__What the exercise asks__.
Would you give back exactly the lines from the line with "[4:55.96-4:56.96]" through the end of the entries below, both included, but none of the pictures?

*** Records Section Begins ***

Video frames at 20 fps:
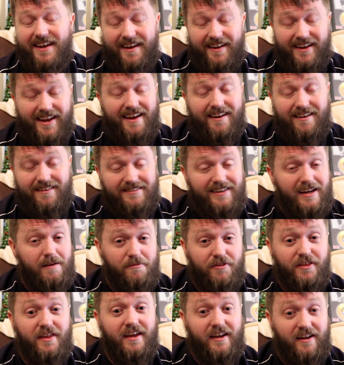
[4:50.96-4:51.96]
again, the
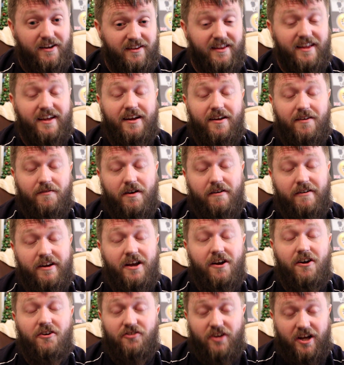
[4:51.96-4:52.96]
same thing, they're
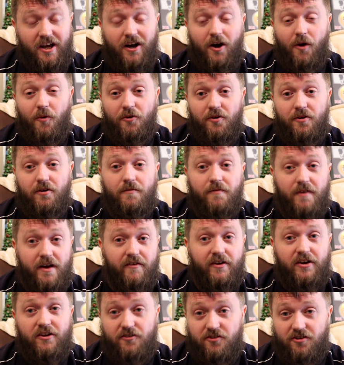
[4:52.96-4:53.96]
very hard to get hold of,
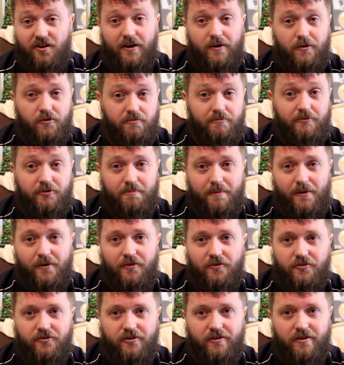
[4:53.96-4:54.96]
very slow to
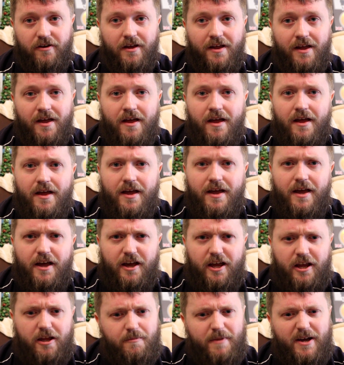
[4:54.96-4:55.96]
respond to
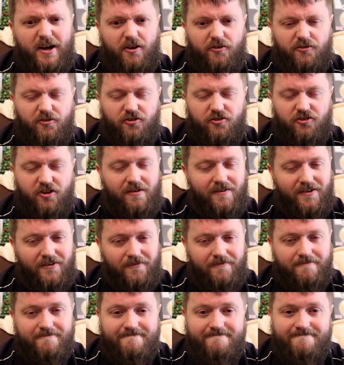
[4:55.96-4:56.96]
emails and so
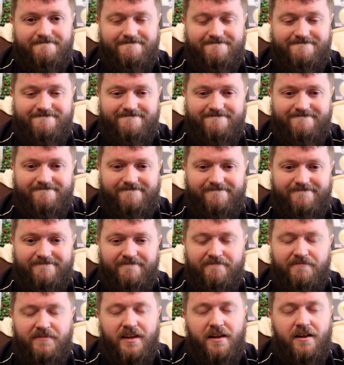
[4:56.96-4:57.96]
on.
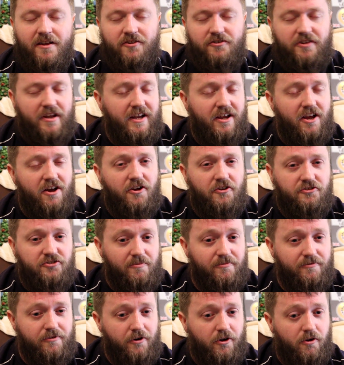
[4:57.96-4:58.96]
So they asked
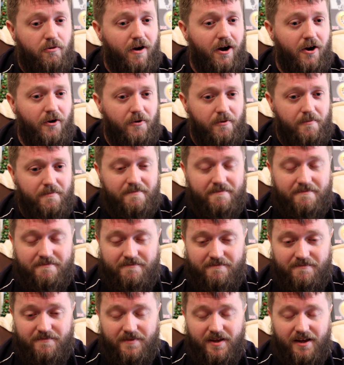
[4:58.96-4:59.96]
them for a quote
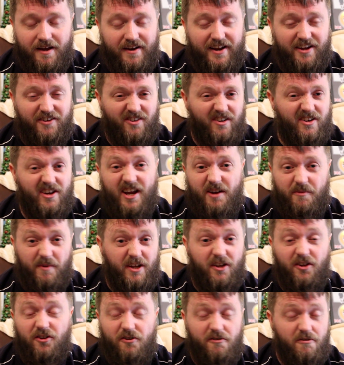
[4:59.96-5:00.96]
and they said, yeah,
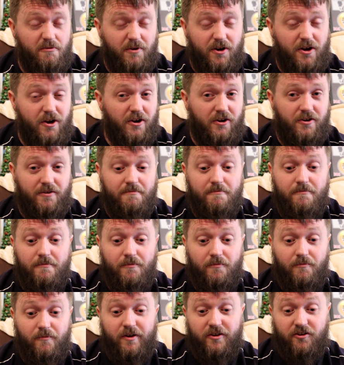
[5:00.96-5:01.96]
we can do the work,
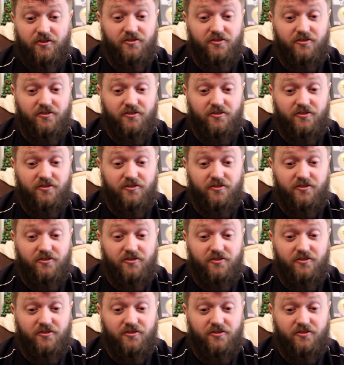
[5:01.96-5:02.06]
we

*** Records Section Ends ***

__Response below__.
[4:55.96-4:56.96]
emails and so
[4:56.96-4:57.96]
on.
[4:57.96-4:58.96]
So they asked
[4:58.96-4:59.96]
them for a quote
[4:59.96-5:00.96]
and they said, yeah,
[5:00.96-5:01.96]
we can do the work,
[5:01.96-5:02.06]
we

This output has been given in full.